- EXERCISE REQUIREMENTS -
List each line of the data that holds the word "second".

- GIVEN DATA -

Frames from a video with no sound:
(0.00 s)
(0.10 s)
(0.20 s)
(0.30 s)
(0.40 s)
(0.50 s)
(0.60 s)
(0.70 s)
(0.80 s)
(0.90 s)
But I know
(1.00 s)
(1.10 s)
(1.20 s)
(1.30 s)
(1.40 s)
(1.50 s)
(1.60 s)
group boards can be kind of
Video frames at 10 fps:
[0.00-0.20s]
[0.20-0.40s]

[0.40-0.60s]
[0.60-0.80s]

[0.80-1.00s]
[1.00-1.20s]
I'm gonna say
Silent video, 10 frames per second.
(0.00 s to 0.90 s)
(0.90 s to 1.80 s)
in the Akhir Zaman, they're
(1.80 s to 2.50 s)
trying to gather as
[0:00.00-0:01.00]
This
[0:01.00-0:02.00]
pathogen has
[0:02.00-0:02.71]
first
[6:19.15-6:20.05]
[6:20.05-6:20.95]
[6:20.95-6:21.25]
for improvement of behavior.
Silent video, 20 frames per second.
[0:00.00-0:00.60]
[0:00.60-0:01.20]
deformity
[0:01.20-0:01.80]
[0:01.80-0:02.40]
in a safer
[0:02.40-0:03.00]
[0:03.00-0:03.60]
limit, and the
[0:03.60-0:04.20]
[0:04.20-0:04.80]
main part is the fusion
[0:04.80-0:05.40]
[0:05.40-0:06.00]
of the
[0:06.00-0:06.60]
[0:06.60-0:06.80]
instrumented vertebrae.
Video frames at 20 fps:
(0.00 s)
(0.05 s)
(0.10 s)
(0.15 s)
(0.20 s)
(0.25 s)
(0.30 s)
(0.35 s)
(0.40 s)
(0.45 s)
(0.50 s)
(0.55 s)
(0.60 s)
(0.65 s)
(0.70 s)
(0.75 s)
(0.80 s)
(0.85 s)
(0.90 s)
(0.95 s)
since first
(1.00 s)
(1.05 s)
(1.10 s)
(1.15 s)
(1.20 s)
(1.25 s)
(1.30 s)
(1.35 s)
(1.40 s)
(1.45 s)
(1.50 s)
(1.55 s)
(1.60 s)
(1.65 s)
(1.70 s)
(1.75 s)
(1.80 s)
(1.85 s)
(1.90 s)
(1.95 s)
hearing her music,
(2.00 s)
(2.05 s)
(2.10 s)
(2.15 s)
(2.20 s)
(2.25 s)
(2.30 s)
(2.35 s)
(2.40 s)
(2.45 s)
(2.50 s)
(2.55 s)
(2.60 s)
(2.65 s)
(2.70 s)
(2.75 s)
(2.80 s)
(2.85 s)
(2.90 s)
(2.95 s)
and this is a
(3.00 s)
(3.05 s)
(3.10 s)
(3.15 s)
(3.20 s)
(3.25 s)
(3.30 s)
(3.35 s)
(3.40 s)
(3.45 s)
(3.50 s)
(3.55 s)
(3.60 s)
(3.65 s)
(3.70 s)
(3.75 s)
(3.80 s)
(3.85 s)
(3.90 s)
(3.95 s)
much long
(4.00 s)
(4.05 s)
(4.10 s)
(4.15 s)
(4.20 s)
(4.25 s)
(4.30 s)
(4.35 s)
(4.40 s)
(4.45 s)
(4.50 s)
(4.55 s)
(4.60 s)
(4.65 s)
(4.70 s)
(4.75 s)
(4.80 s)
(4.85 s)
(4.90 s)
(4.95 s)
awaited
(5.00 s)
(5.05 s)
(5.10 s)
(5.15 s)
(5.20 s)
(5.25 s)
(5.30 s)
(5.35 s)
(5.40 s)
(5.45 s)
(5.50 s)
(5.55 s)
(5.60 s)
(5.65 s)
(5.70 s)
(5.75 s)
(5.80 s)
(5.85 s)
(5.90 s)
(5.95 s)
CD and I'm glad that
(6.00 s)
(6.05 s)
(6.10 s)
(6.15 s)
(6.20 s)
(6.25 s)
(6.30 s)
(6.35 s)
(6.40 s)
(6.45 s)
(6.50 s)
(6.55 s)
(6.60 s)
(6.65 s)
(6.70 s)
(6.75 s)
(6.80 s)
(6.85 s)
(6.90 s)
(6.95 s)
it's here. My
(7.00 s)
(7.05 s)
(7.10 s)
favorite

- SOLUTION FOR THIS TASK -
Silent video, 10 frames per second.
Silent video, 20 frames per second.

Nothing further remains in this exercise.